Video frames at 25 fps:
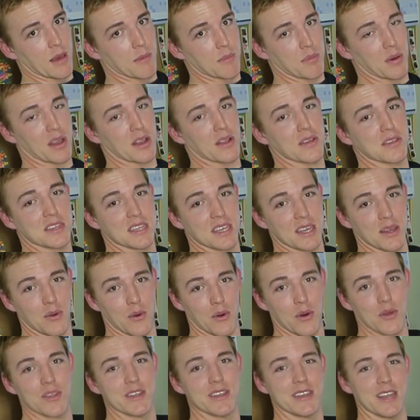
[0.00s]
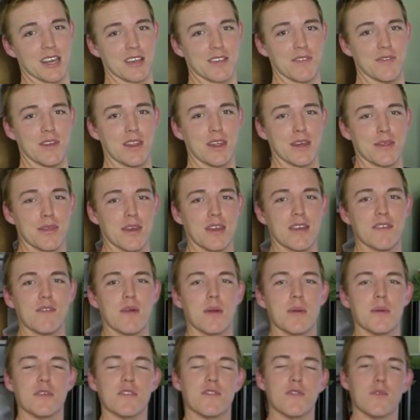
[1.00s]
But I'll see you all in the next video. Thank you
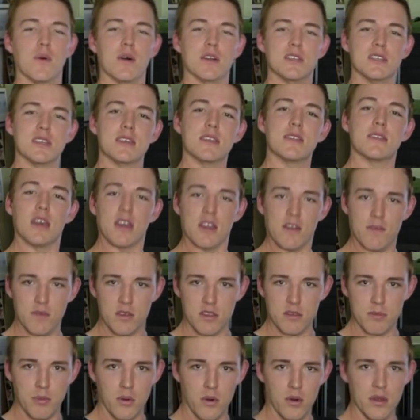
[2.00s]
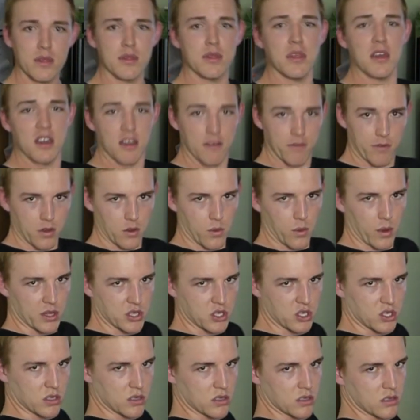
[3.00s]
very much for watching. Thank you for your support. Thank you for your
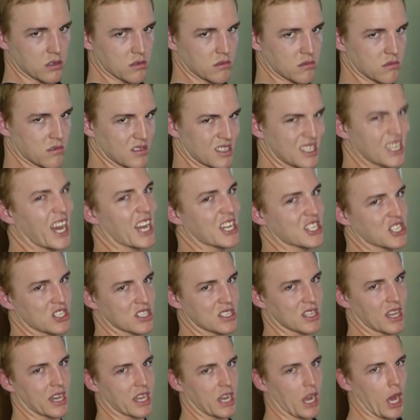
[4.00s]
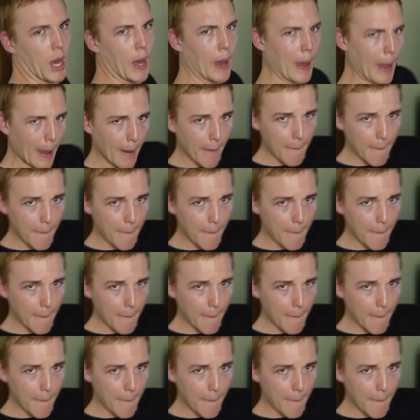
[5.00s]
questions. Catch you later.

» **THE TASK**
The whole listing above, word for word: repeat it with the pictures excluded.

» **SOLUTION TO THIS EXERCISE**
Video frames at 25 fps:
[0.00s]
[1.00s]
But I'll see you all in the next video. Thank you
[2.00s]
[3.00s]
very much for watching. Thank you for your support. Thank you for your
[4.00s]
[5.00s]
questions. Catch you later.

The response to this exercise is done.